** Extracted entries follows **

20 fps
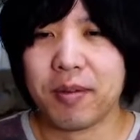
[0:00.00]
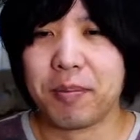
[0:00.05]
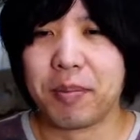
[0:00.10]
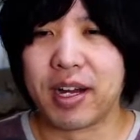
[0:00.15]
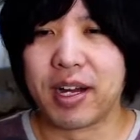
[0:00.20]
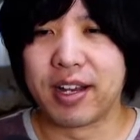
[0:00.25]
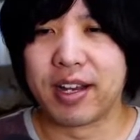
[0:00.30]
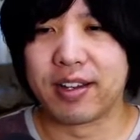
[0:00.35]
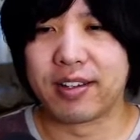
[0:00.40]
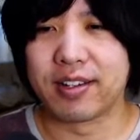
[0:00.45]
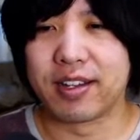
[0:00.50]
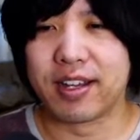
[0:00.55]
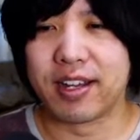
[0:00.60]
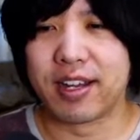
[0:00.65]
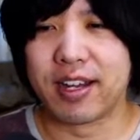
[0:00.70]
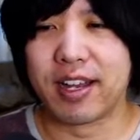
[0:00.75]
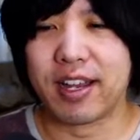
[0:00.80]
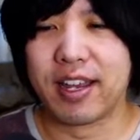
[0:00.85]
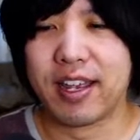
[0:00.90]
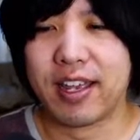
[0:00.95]
But
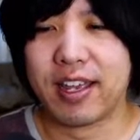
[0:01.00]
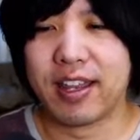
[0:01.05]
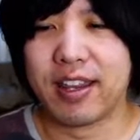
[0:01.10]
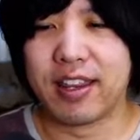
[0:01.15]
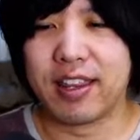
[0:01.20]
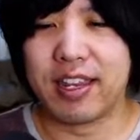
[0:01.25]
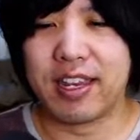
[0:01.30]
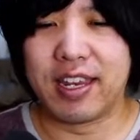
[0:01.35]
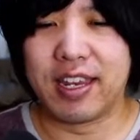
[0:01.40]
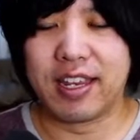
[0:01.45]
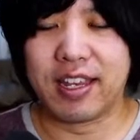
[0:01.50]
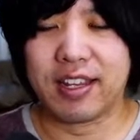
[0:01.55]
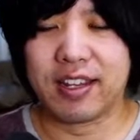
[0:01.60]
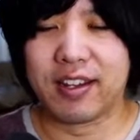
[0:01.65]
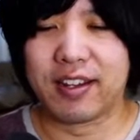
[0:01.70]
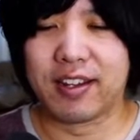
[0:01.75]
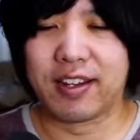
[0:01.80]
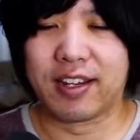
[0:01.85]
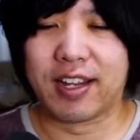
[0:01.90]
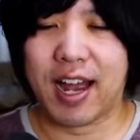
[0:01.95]
the
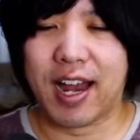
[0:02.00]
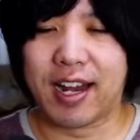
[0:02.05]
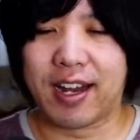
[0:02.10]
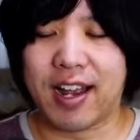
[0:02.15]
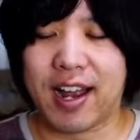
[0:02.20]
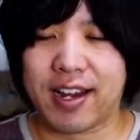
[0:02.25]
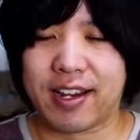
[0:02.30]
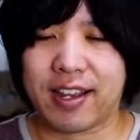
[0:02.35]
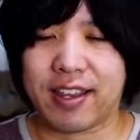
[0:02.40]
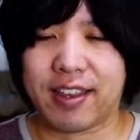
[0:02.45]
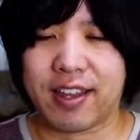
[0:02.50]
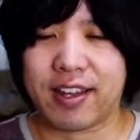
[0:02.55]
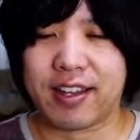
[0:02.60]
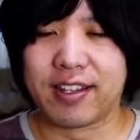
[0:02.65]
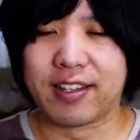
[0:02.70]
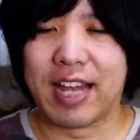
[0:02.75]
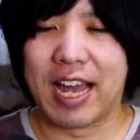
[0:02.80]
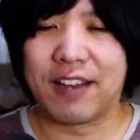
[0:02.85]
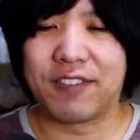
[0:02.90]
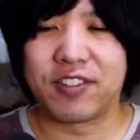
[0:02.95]
kind of the
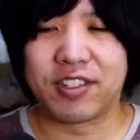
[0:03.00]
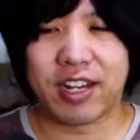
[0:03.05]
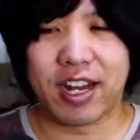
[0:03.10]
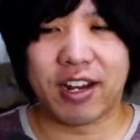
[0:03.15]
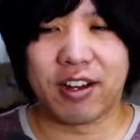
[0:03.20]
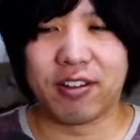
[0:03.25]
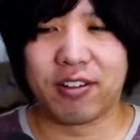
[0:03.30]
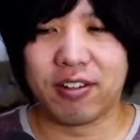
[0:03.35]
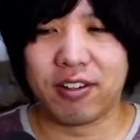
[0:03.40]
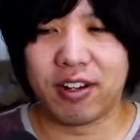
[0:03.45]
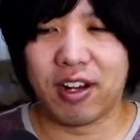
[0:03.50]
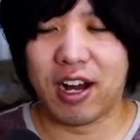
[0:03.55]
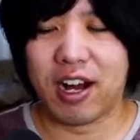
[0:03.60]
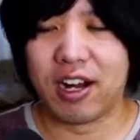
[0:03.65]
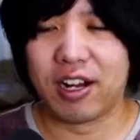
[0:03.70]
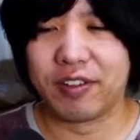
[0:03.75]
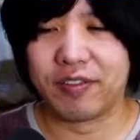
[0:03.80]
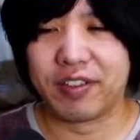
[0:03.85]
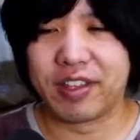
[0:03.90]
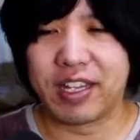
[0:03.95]
life cycle
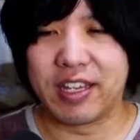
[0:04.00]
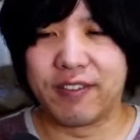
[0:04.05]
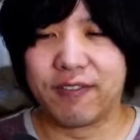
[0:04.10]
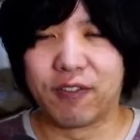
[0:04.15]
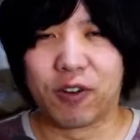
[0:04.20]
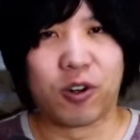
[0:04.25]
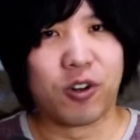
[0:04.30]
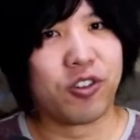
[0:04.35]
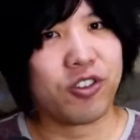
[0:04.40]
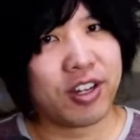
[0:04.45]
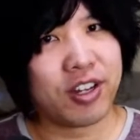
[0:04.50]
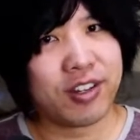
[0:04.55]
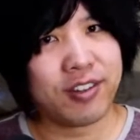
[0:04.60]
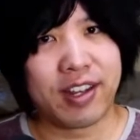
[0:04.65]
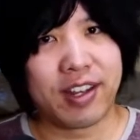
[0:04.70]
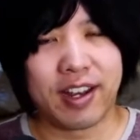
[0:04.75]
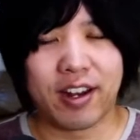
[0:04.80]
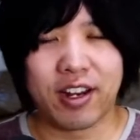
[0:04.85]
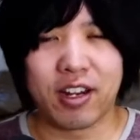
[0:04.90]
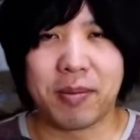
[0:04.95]
of the versions
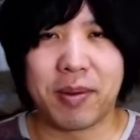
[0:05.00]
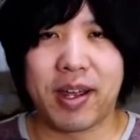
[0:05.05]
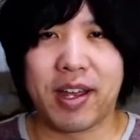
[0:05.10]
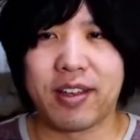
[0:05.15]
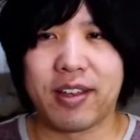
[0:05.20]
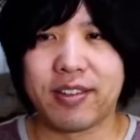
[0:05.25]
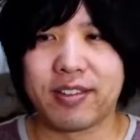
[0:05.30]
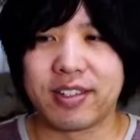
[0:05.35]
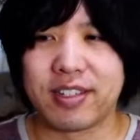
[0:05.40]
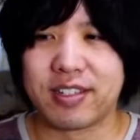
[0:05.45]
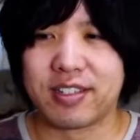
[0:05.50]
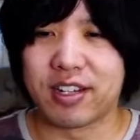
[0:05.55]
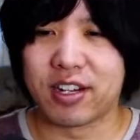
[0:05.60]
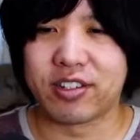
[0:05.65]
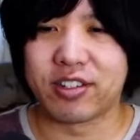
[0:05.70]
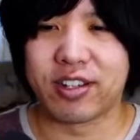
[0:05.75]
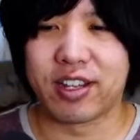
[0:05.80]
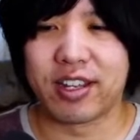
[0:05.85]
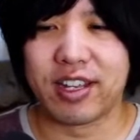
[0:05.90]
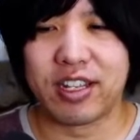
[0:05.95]
that Gundam has is
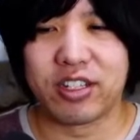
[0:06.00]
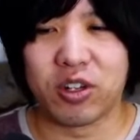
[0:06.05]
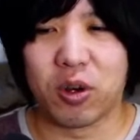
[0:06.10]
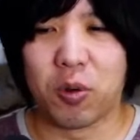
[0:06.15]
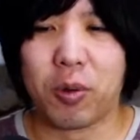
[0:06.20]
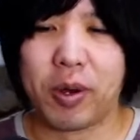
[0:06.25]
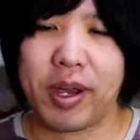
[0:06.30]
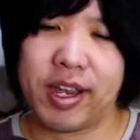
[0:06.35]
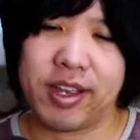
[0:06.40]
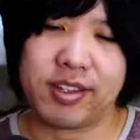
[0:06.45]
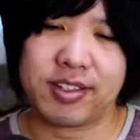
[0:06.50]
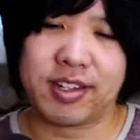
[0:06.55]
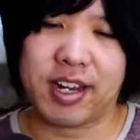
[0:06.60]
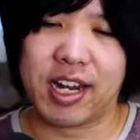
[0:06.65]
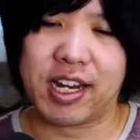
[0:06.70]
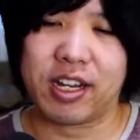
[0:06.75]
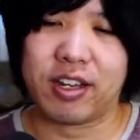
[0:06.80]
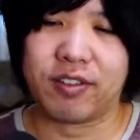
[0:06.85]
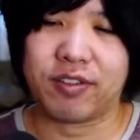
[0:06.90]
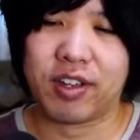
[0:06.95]
such that it's always
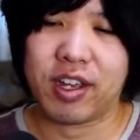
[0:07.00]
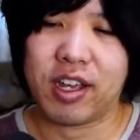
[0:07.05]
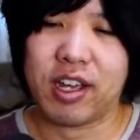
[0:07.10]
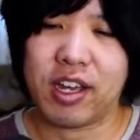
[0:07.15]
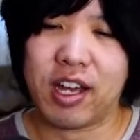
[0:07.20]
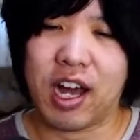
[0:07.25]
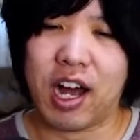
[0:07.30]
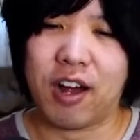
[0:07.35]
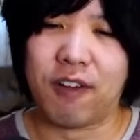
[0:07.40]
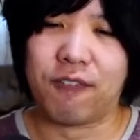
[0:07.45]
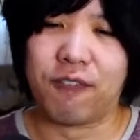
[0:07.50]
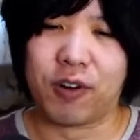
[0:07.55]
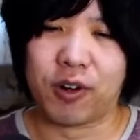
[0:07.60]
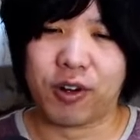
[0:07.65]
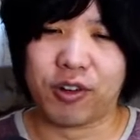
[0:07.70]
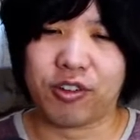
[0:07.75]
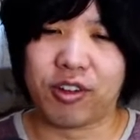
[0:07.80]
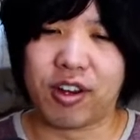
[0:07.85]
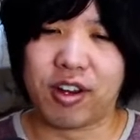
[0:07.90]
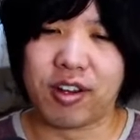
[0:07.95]
kind of a
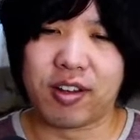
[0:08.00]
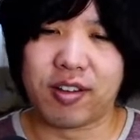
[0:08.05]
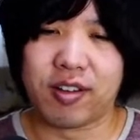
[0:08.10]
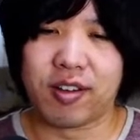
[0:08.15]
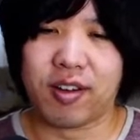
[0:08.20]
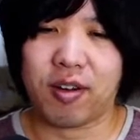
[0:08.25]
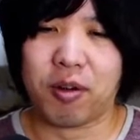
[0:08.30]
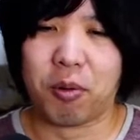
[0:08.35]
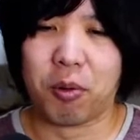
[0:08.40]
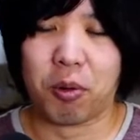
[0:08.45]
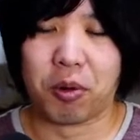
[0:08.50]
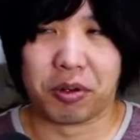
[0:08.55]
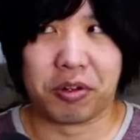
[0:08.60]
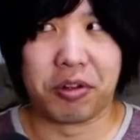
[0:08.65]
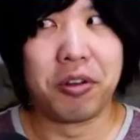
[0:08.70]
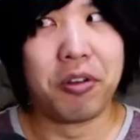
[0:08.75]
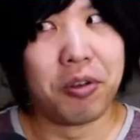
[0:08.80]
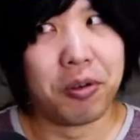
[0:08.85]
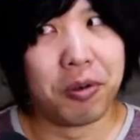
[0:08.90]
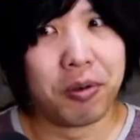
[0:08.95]
version or
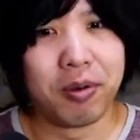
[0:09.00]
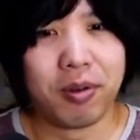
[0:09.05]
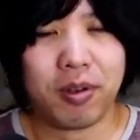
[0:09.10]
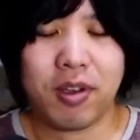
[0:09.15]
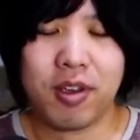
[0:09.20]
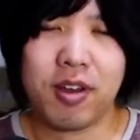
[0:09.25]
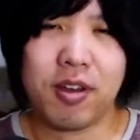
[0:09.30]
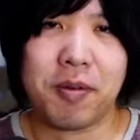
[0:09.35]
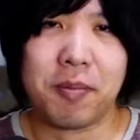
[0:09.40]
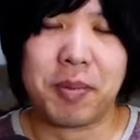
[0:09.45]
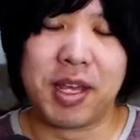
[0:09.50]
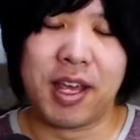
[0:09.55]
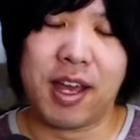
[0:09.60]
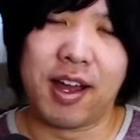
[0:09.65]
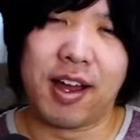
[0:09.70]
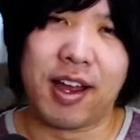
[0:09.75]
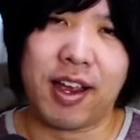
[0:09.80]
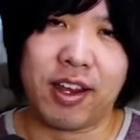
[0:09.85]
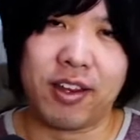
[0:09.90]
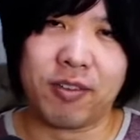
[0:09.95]
two
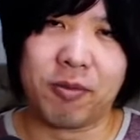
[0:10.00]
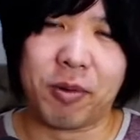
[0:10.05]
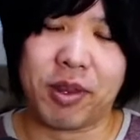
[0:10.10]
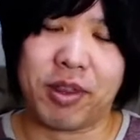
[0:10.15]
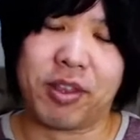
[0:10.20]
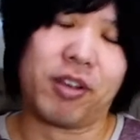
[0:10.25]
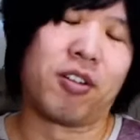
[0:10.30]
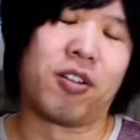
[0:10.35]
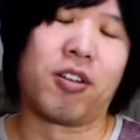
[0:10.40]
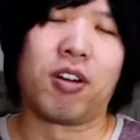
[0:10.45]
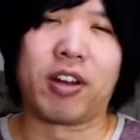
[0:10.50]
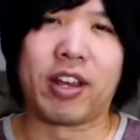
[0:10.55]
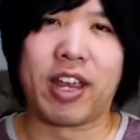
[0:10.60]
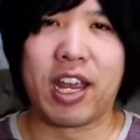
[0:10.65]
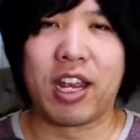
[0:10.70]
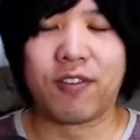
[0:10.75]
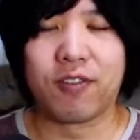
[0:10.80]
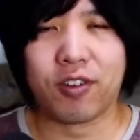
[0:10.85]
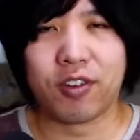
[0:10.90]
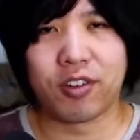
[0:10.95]
behind what the current
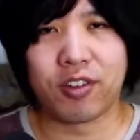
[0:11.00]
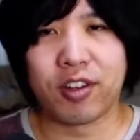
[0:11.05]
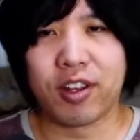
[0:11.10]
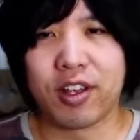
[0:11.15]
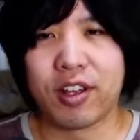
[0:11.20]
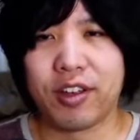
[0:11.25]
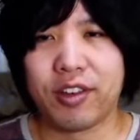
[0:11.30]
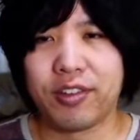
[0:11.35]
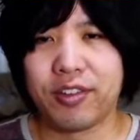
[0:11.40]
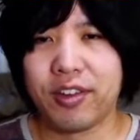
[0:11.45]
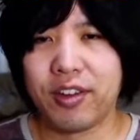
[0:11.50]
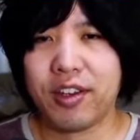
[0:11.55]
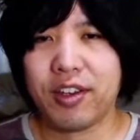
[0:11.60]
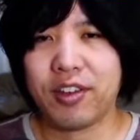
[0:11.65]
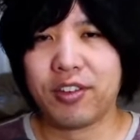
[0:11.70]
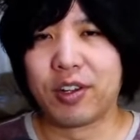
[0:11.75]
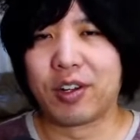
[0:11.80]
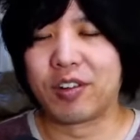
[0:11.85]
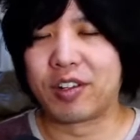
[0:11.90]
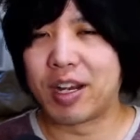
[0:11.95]
arcade version is.
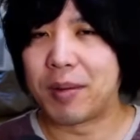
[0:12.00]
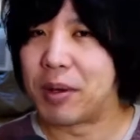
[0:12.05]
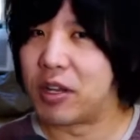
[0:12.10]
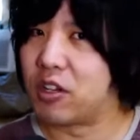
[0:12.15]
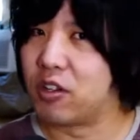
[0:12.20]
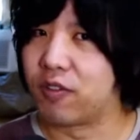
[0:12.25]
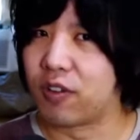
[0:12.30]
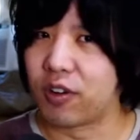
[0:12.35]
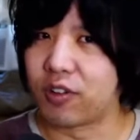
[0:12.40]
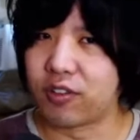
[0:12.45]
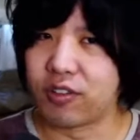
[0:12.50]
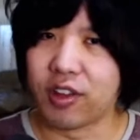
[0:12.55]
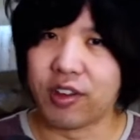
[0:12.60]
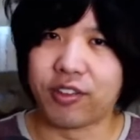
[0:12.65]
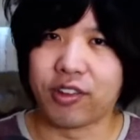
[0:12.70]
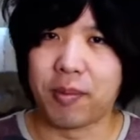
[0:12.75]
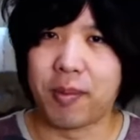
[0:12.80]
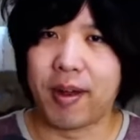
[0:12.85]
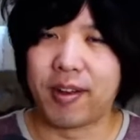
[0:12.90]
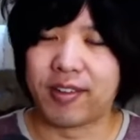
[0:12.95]
So every time a new version does
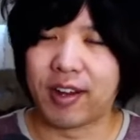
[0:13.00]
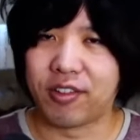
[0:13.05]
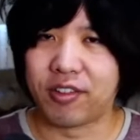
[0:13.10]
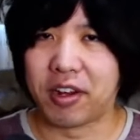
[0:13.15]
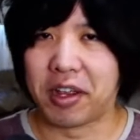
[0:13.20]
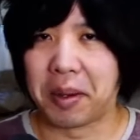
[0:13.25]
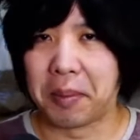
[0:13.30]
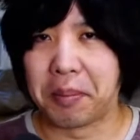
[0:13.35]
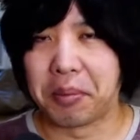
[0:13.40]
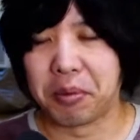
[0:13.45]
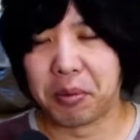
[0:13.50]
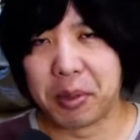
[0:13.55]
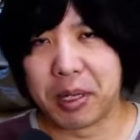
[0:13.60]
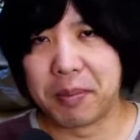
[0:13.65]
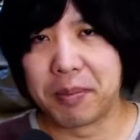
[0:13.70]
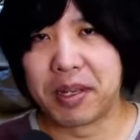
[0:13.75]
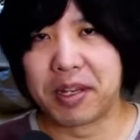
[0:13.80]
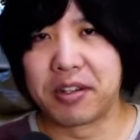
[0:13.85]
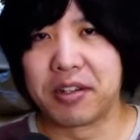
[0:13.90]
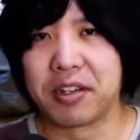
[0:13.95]
come out, it's actually like a pretty
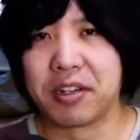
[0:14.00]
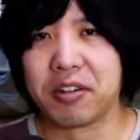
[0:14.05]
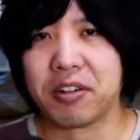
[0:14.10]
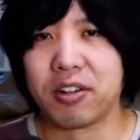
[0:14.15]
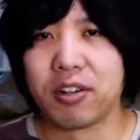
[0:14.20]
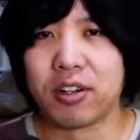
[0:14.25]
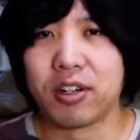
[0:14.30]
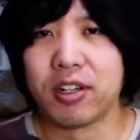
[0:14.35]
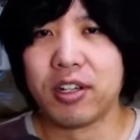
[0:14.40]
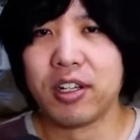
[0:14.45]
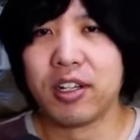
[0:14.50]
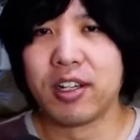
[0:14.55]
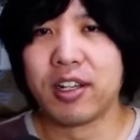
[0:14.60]
big deal.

** End of Extracted entries **

§ **Exercise objective**
An exact copy of the material above is required, minus its images.

§ **Written answer**
20 fps
[0:00.00]
[0:00.05]
[0:00.10]
[0:00.15]
[0:00.20]
[0:00.25]
[0:00.30]
[0:00.35]
[0:00.40]
[0:00.45]
[0:00.50]
[0:00.55]
[0:00.60]
[0:00.65]
[0:00.70]
[0:00.75]
[0:00.80]
[0:00.85]
[0:00.90]
[0:00.95]
But
[0:01.00]
[0:01.05]
[0:01.10]
[0:01.15]
[0:01.20]
[0:01.25]
[0:01.30]
[0:01.35]
[0:01.40]
[0:01.45]
[0:01.50]
[0:01.55]
[0:01.60]
[0:01.65]
[0:01.70]
[0:01.75]
[0:01.80]
[0:01.85]
[0:01.90]
[0:01.95]
the
[0:02.00]
[0:02.05]
[0:02.10]
[0:02.15]
[0:02.20]
[0:02.25]
[0:02.30]
[0:02.35]
[0:02.40]
[0:02.45]
[0:02.50]
[0:02.55]
[0:02.60]
[0:02.65]
[0:02.70]
[0:02.75]
[0:02.80]
[0:02.85]
[0:02.90]
[0:02.95]
kind of the
[0:03.00]
[0:03.05]
[0:03.10]
[0:03.15]
[0:03.20]
[0:03.25]
[0:03.30]
[0:03.35]
[0:03.40]
[0:03.45]
[0:03.50]
[0:03.55]
[0:03.60]
[0:03.65]
[0:03.70]
[0:03.75]
[0:03.80]
[0:03.85]
[0:03.90]
[0:03.95]
life cycle
[0:04.00]
[0:04.05]
[0:04.10]
[0:04.15]
[0:04.20]
[0:04.25]
[0:04.30]
[0:04.35]
[0:04.40]
[0:04.45]
[0:04.50]
[0:04.55]
[0:04.60]
[0:04.65]
[0:04.70]
[0:04.75]
[0:04.80]
[0:04.85]
[0:04.90]
[0:04.95]
of the versions
[0:05.00]
[0:05.05]
[0:05.10]
[0:05.15]
[0:05.20]
[0:05.25]
[0:05.30]
[0:05.35]
[0:05.40]
[0:05.45]
[0:05.50]
[0:05.55]
[0:05.60]
[0:05.65]
[0:05.70]
[0:05.75]
[0:05.80]
[0:05.85]
[0:05.90]
[0:05.95]
that Gundam has is
[0:06.00]
[0:06.05]
[0:06.10]
[0:06.15]
[0:06.20]
[0:06.25]
[0:06.30]
[0:06.35]
[0:06.40]
[0:06.45]
[0:06.50]
[0:06.55]
[0:06.60]
[0:06.65]
[0:06.70]
[0:06.75]
[0:06.80]
[0:06.85]
[0:06.90]
[0:06.95]
such that it's always
[0:07.00]
[0:07.05]
[0:07.10]
[0:07.15]
[0:07.20]
[0:07.25]
[0:07.30]
[0:07.35]
[0:07.40]
[0:07.45]
[0:07.50]
[0:07.55]
[0:07.60]
[0:07.65]
[0:07.70]
[0:07.75]
[0:07.80]
[0:07.85]
[0:07.90]
[0:07.95]
kind of a
[0:08.00]
[0:08.05]
[0:08.10]
[0:08.15]
[0:08.20]
[0:08.25]
[0:08.30]
[0:08.35]
[0:08.40]
[0:08.45]
[0:08.50]
[0:08.55]
[0:08.60]
[0:08.65]
[0:08.70]
[0:08.75]
[0:08.80]
[0:08.85]
[0:08.90]
[0:08.95]
version or
[0:09.00]
[0:09.05]
[0:09.10]
[0:09.15]
[0:09.20]
[0:09.25]
[0:09.30]
[0:09.35]
[0:09.40]
[0:09.45]
[0:09.50]
[0:09.55]
[0:09.60]
[0:09.65]
[0:09.70]
[0:09.75]
[0:09.80]
[0:09.85]
[0:09.90]
[0:09.95]
two
[0:10.00]
[0:10.05]
[0:10.10]
[0:10.15]
[0:10.20]
[0:10.25]
[0:10.30]
[0:10.35]
[0:10.40]
[0:10.45]
[0:10.50]
[0:10.55]
[0:10.60]
[0:10.65]
[0:10.70]
[0:10.75]
[0:10.80]
[0:10.85]
[0:10.90]
[0:10.95]
behind what the current
[0:11.00]
[0:11.05]
[0:11.10]
[0:11.15]
[0:11.20]
[0:11.25]
[0:11.30]
[0:11.35]
[0:11.40]
[0:11.45]
[0:11.50]
[0:11.55]
[0:11.60]
[0:11.65]
[0:11.70]
[0:11.75]
[0:11.80]
[0:11.85]
[0:11.90]
[0:11.95]
arcade version is.
[0:12.00]
[0:12.05]
[0:12.10]
[0:12.15]
[0:12.20]
[0:12.25]
[0:12.30]
[0:12.35]
[0:12.40]
[0:12.45]
[0:12.50]
[0:12.55]
[0:12.60]
[0:12.65]
[0:12.70]
[0:12.75]
[0:12.80]
[0:12.85]
[0:12.90]
[0:12.95]
So every time a new version does
[0:13.00]
[0:13.05]
[0:13.10]
[0:13.15]
[0:13.20]
[0:13.25]
[0:13.30]
[0:13.35]
[0:13.40]
[0:13.45]
[0:13.50]
[0:13.55]
[0:13.60]
[0:13.65]
[0:13.70]
[0:13.75]
[0:13.80]
[0:13.85]
[0:13.90]
[0:13.95]
come out, it's actually like a pretty
[0:14.00]
[0:14.05]
[0:14.10]
[0:14.15]
[0:14.20]
[0:14.25]
[0:14.30]
[0:14.35]
[0:14.40]
[0:14.45]
[0:14.50]
[0:14.55]
[0:14.60]
big deal.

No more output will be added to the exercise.